"One of the main advantages of the maximum likelihood technique is that
it provides a test of the hypothesis $H_k$. that k common factors are
sufficient to describe the data against the alternative that $\Sigma$ has no
constraints." (Section 9.5)

$$
-2 \log \lambda = n F(\hat\lambda, \hat\Psi) = n \ \text{tr}((\hat{\Lambda}\hat{\Lambda}' + \Psi)^{-1} S) - \log(|(\hat{\Lambda}\hat{\Lambda}' + \Psi)^{-1} S|) - p
$$

$-2 \log \lambda$ has an asymptotic $\chi^2_s$ destribution under $H_k$. 
$$
s = \frac{1}{2}(p - k)^2 - \frac{1}{2}(p + k)
$$

Approximation is improved if:
$$
n' = n - 1 - \frac{1}{6}(2p + 5) - 2/3k
$$

$$
U = n' F(\hat\lambda, \hat\Psi) \sim \chi^2_s
$$

---

In [1]:
import numpy as np
from utils import open_closed_data, calculate_objective, factor_model_solution

In [2]:
X = open_closed_data()
k = 1

psi_hat, lambda_hat = factor_model_solution(X, k=k)
objective = calculate_objective(psi_hat[np.diag_indices_from(psi_hat)], X, k=k)
objective

0.10319722696589828

In [3]:
n = X.shape[0]
p = X.shape[1]

n_mark = n - 1 - 1/6 * (2 * p + 5) - 2/3 * k
n_mark

83.83333333333333

In [4]:
U = objective * n_mark
U

8.651367527307805

$$
U = 8.65 \sim \chi^2_5
$$

In [5]:
from scipy.stats import chi2
s = 5
chi2.ppf(0.95, df=s) # 95%-Quantile.

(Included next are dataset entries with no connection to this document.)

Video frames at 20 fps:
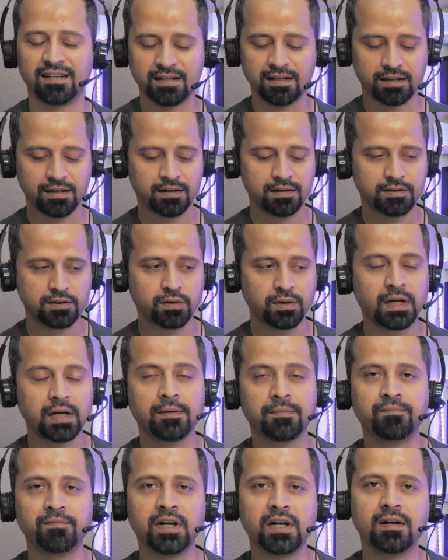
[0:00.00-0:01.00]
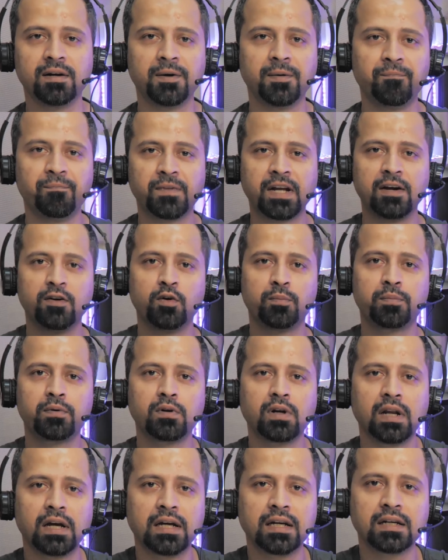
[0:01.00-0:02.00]
I hope
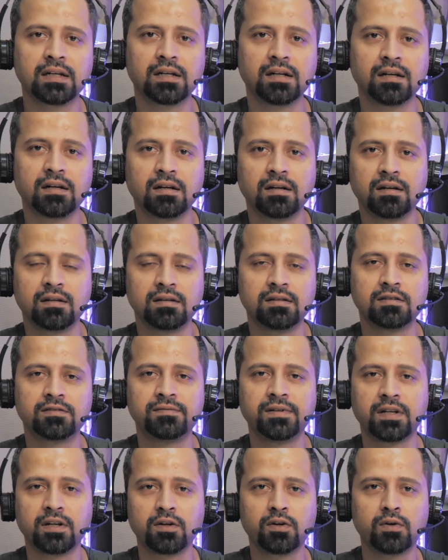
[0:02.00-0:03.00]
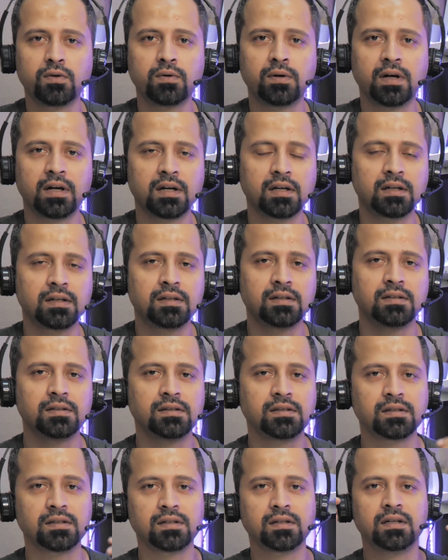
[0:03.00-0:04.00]
you like this video,
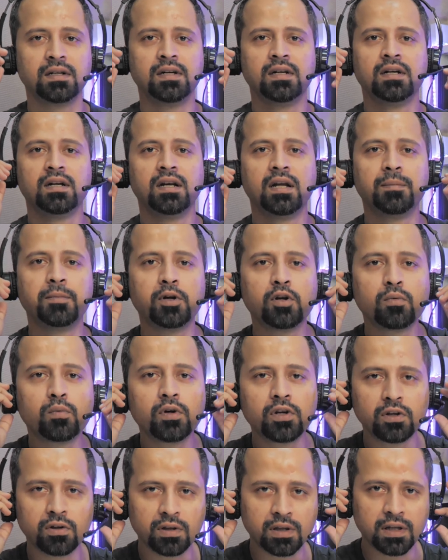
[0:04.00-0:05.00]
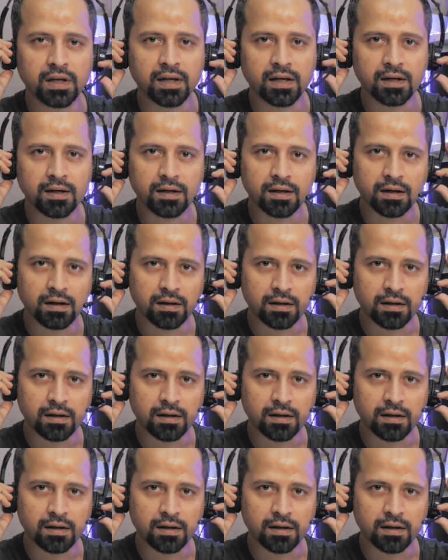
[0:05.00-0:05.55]
and let me know what you think.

Inverse of cdf

11.070497693516351

Since $x_{5; 0.05}^2 = 11.1$, we accept the one-factor solution as adequate for this data.

In terms of p-value:

In [6]:
1 - chi2.cdf(U, df=s)

0.12380436101001835

Let's generalize the process in a function.

In [7]:
def factor_goodness_of_fit_test(X, k):
    """
    Calculate the p-value for the null hypothesis that k factors is sufficient to describe the data, 
    against the alternative that Sigma has no constraints.

    Parameters:
    ---
    X:  (n, p) matrix
        Data matrix

    k:  Integer
        Number of factors to test for
    
    Returns:
    ---
    p-value: float
        The p-value for the U statistic under the null hypothesis
    """
    
    psi_hat, _ = factor_model_solution(X, k)
    objective = calculate_objective(psi_hat[np.diag_indices_from(psi_hat)], X, k)
    n = X.shape[0]
    p = X.shape[1]

    n_mark = n - 1 - 1/6 * (2 * p + 5) - 2/3 * k

    U = objective * n_mark
    s = 1/2 * (p - k) ** 2 - 1/2 * (p + k)
    return chi2.sf(U, df=s)

In [8]:
factor_goodness_of_fit_test(X=X, k=k)

0.12380436101001834